____ RECORD EXCERPTS

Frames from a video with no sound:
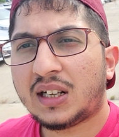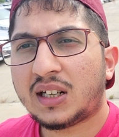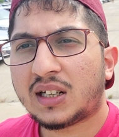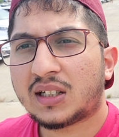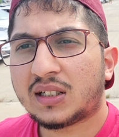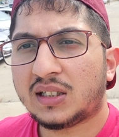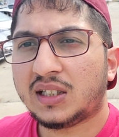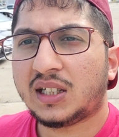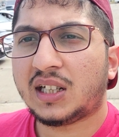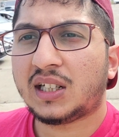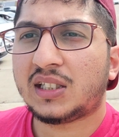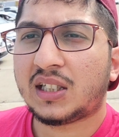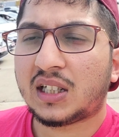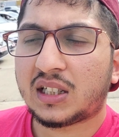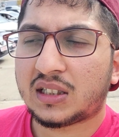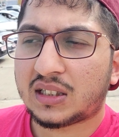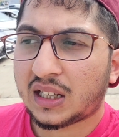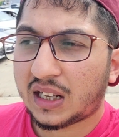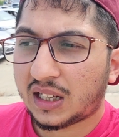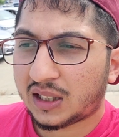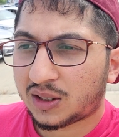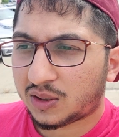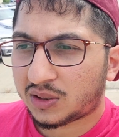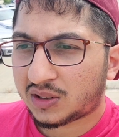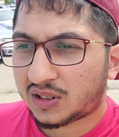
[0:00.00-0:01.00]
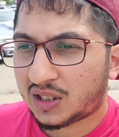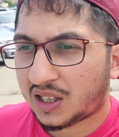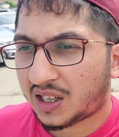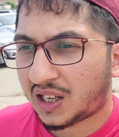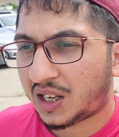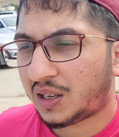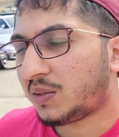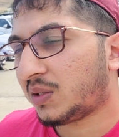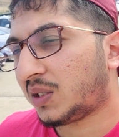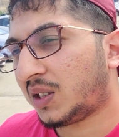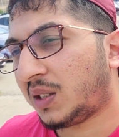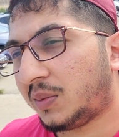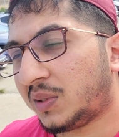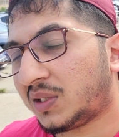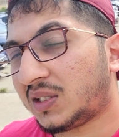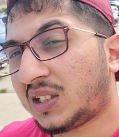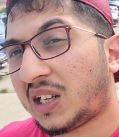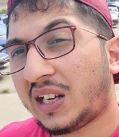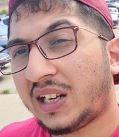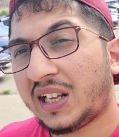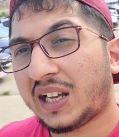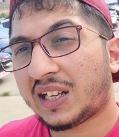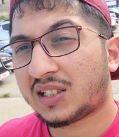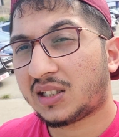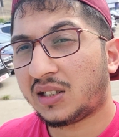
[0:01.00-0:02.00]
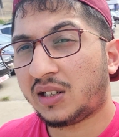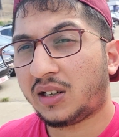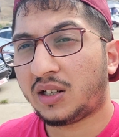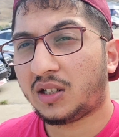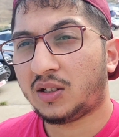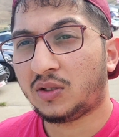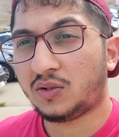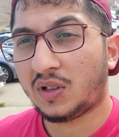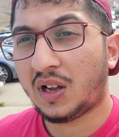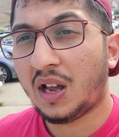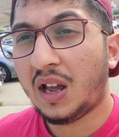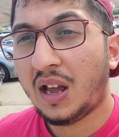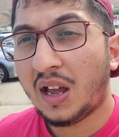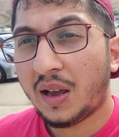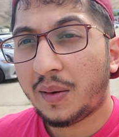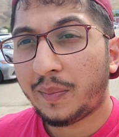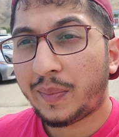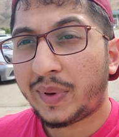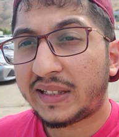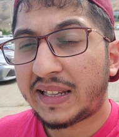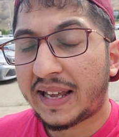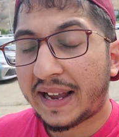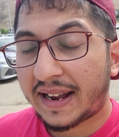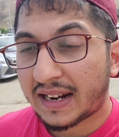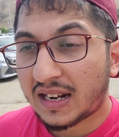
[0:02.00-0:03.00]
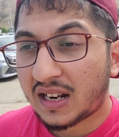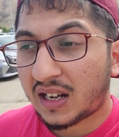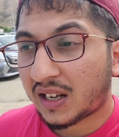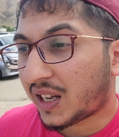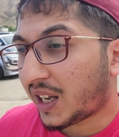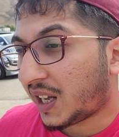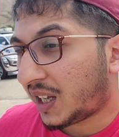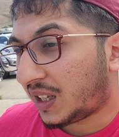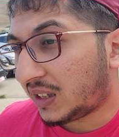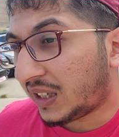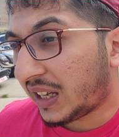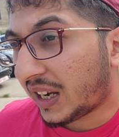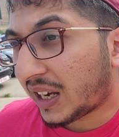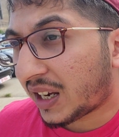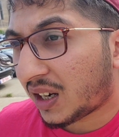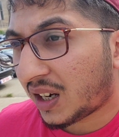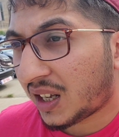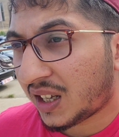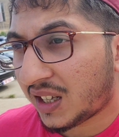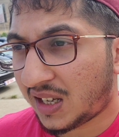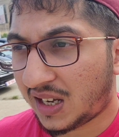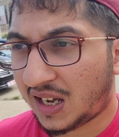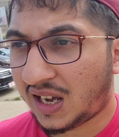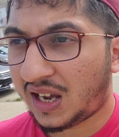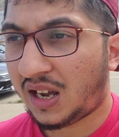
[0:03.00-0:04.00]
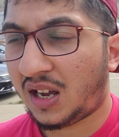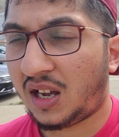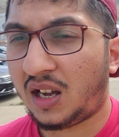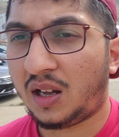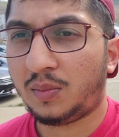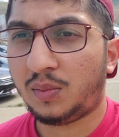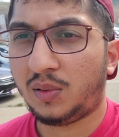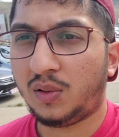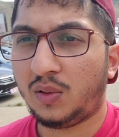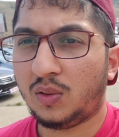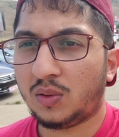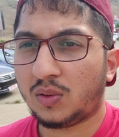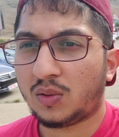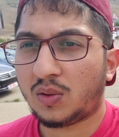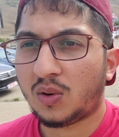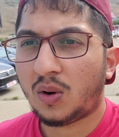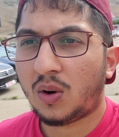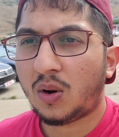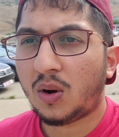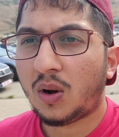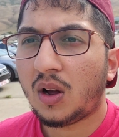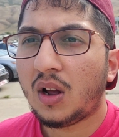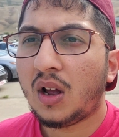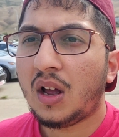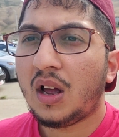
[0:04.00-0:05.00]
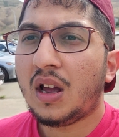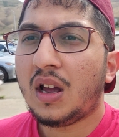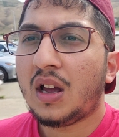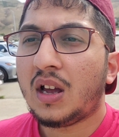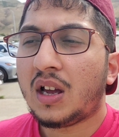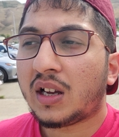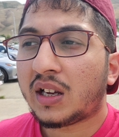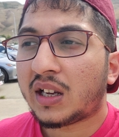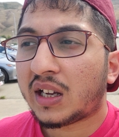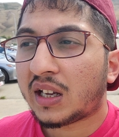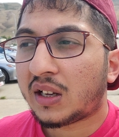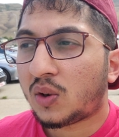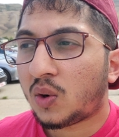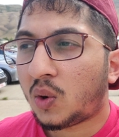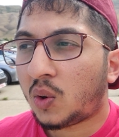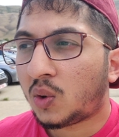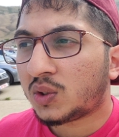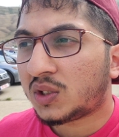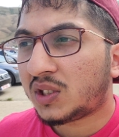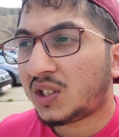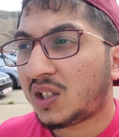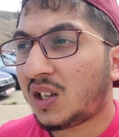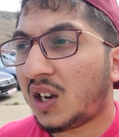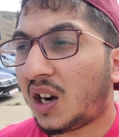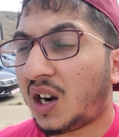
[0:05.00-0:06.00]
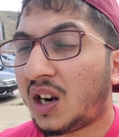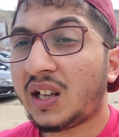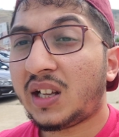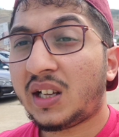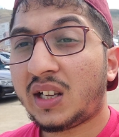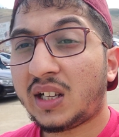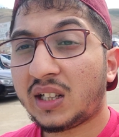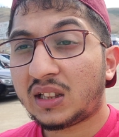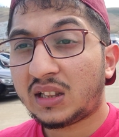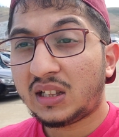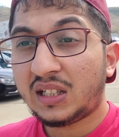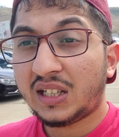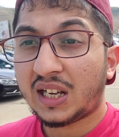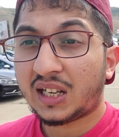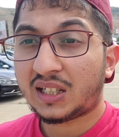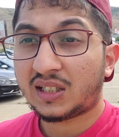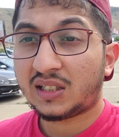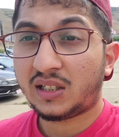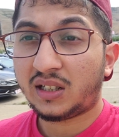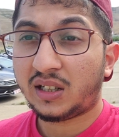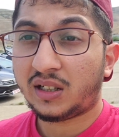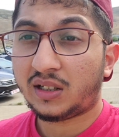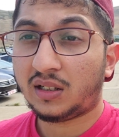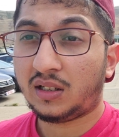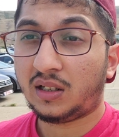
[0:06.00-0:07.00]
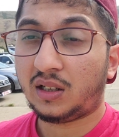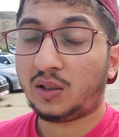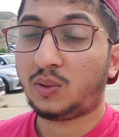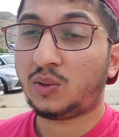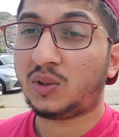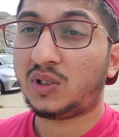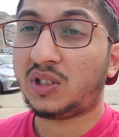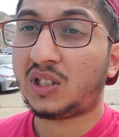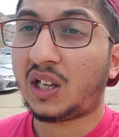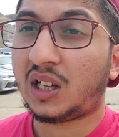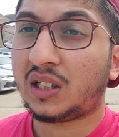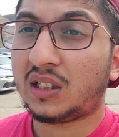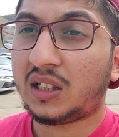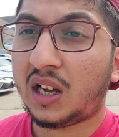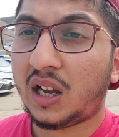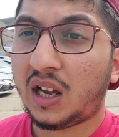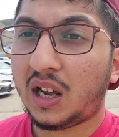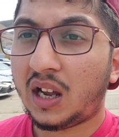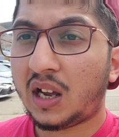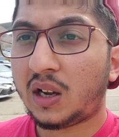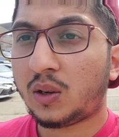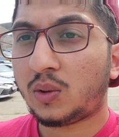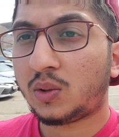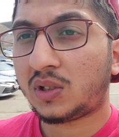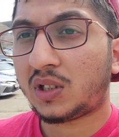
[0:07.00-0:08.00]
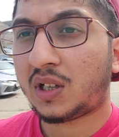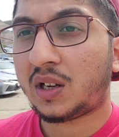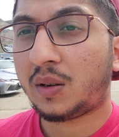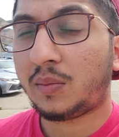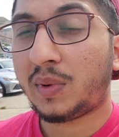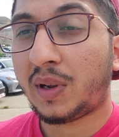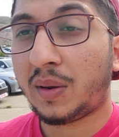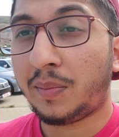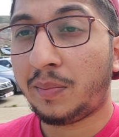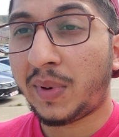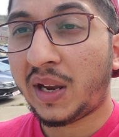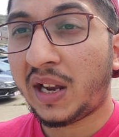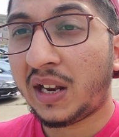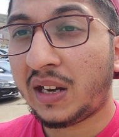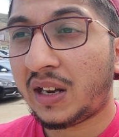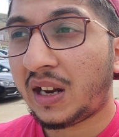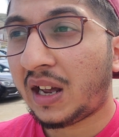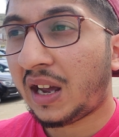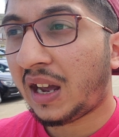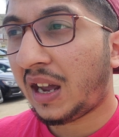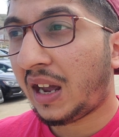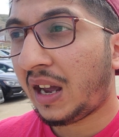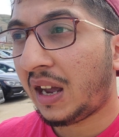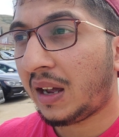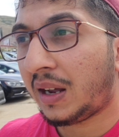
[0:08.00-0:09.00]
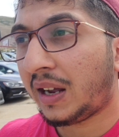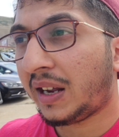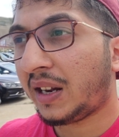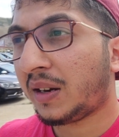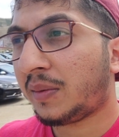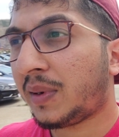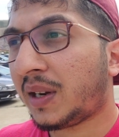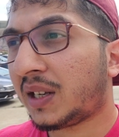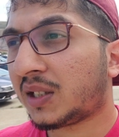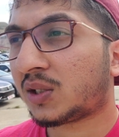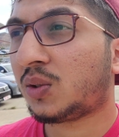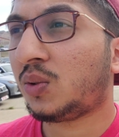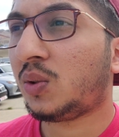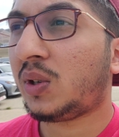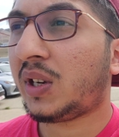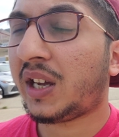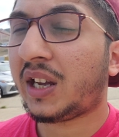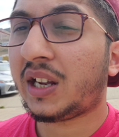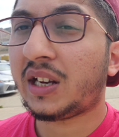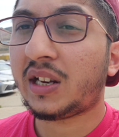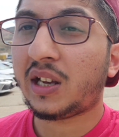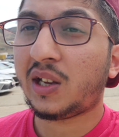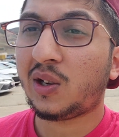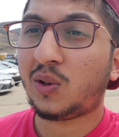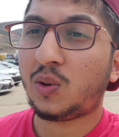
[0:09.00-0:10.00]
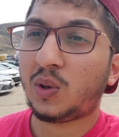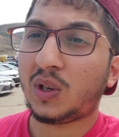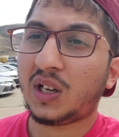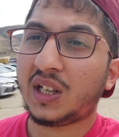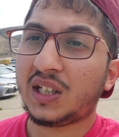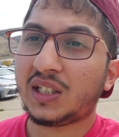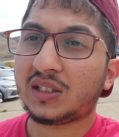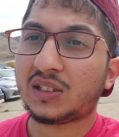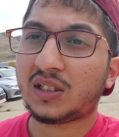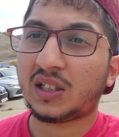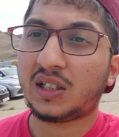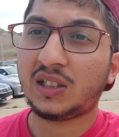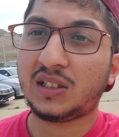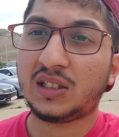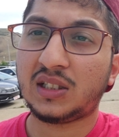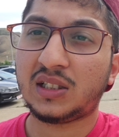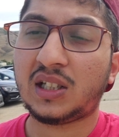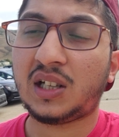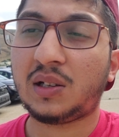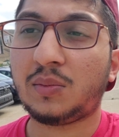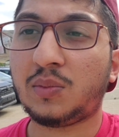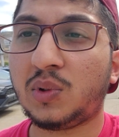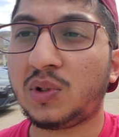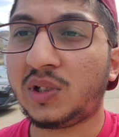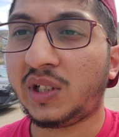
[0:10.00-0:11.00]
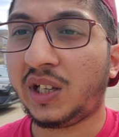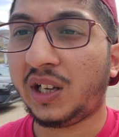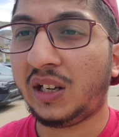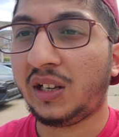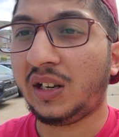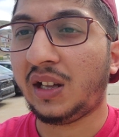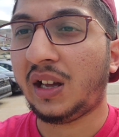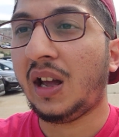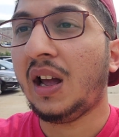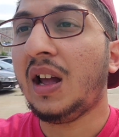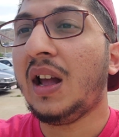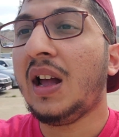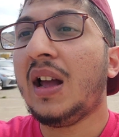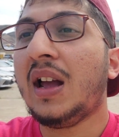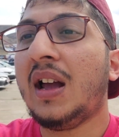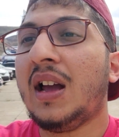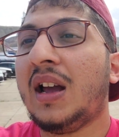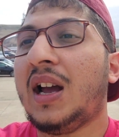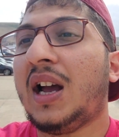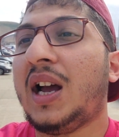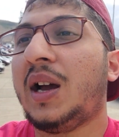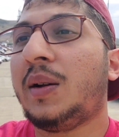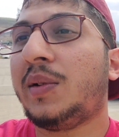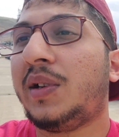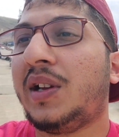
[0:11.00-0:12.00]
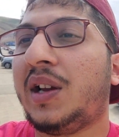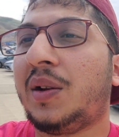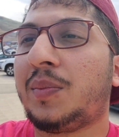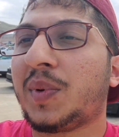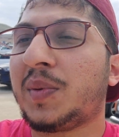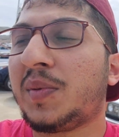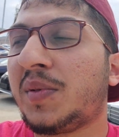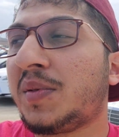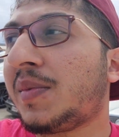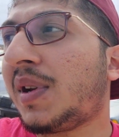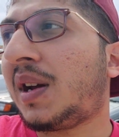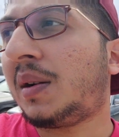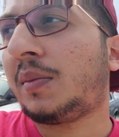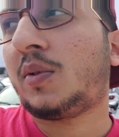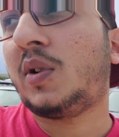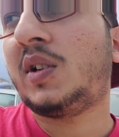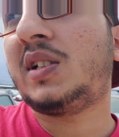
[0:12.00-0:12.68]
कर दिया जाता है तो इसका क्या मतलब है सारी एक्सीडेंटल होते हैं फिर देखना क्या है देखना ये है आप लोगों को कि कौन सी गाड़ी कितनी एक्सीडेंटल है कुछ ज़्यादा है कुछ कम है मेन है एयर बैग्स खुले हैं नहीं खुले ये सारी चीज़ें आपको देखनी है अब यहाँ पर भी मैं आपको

________

■ **WHAT IS BEING ASKED**
Only the lines from the one containing "[0:04.00-0:05.00]" through the last line of the entries above belong in the copy; reproduce them exactly and drop every picture.

■ **YOUR SOLUTION**
[0:04.00-0:05.00]
[0:05.00-0:06.00]
[0:06.00-0:07.00]
[0:07.00-0:08.00]
[0:08.00-0:09.00]
[0:09.00-0:10.00]
[0:10.00-0:11.00]
[0:11.00-0:12.00]
[0:12.00-0:12.68]
कर दिया जाता है तो इसका क्या मतलब है सारी एक्सीडेंटल होते हैं फिर देखना क्या है देखना ये है आप लोगों को कि कौन सी गाड़ी कितनी एक्सीडेंटल है कुछ ज़्यादा है कुछ कम है मेन है एयर बैग्स खुले हैं नहीं खुले ये सारी चीज़ें आपको देखनी है अब यहाँ पर भी मैं आपको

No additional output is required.